Career and Research
Ivette Perfecto is the James Crowfoot Collegiate professor in the School for Environment and Sustainability at the University of Michigan. Her research is generally in ecology, more specifically agroecology, diversity in agricultural systems, conservation biology, and the political ecology of agricultural transformations. She is particularly well-known for her work in complex ecosystem dynamics, especially through the analysis of spatial factors and trait-mediated effects. Her research regarding the improvement of agricultural systems through the application of ecological theories is inherently interdisciplinary, reflecting her career as both a scientist and as an engaged activist aiming to improve the livelihoods of peasant agriculturists through research and communication.

Her work regarding the role of pest species in agroecosystems has been influential in the developing narrative of reducing pesticide use. Her work on the effect of shade trees in agroecosystems as a source of biodiversity enhancement has been influential in promoting the understanding of agriculture’s role in biodiversity conservation. While concentrating her fieldwork in southern Chiapas, Mexico, and the central mountains of Puerto Rico, she continues to view her work in a larger context of the needed reform of agroecosystems more generally.

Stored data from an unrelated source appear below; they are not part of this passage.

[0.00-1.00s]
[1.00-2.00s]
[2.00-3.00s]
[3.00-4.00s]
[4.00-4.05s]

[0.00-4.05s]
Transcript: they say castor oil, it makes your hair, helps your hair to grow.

Perfecto has published more than 100 journal publications, and articles that she has authored or co-authored have been cited over 27,000 times. She has also published five books related to the general topic of the ecology of agroecosystems. She was one of the lead authors on the UN-sponsored International Assessment of Agricultural Knowledge, Science and Technology for Development (IAASTD). Of her many honors, in 2022 she was elected to the US National Academy of Sciences and received an honorary degree from her alma mater, Universidad Sagrado del Corázon.
Personal story
Ivette Perfecto was born in Puerto Rico. As a child, she was fascinated by the environment of the Caribbean. She enjoyed the outdoors, particularly the underwater world she could explore while snorkeling, interactions that sparked her original interest in biology. However, the contamination of many of Puerto Rico’s ecosystems that resulted from the industrialization programs of Operation Bootstrap instilled a passion in Perfecto for environmental sciences. She enrolled in the Universidad Sagrado del Corázon in Santurce, Puerto Rico, and graduated with a B.S. of Biology in 1977. After earning an undergraduate degree, she was accepted as a graduate student at the University of Michigan in Ann Arbor, Michigan. At the time she was a single mother and was often unable to start her work until after she had put her son to bed in the evenings. In 1982 she earned her Masters of Ecology and returned to Puerto Rico where she taught college biology for a year, but her desire to continue conducting research led her to return to the University of Michigan where she earned a Ph.D. in Ecology and Natural Resources in 1989.
Her ongoing connection with Puerto Rico persists in stirring her feelings of outrage at the continued illegal occupation of her country by the Imperial US and she hopes to contribute to the resolution of this anachronistic and immoral arrangement through her academic research and political activism.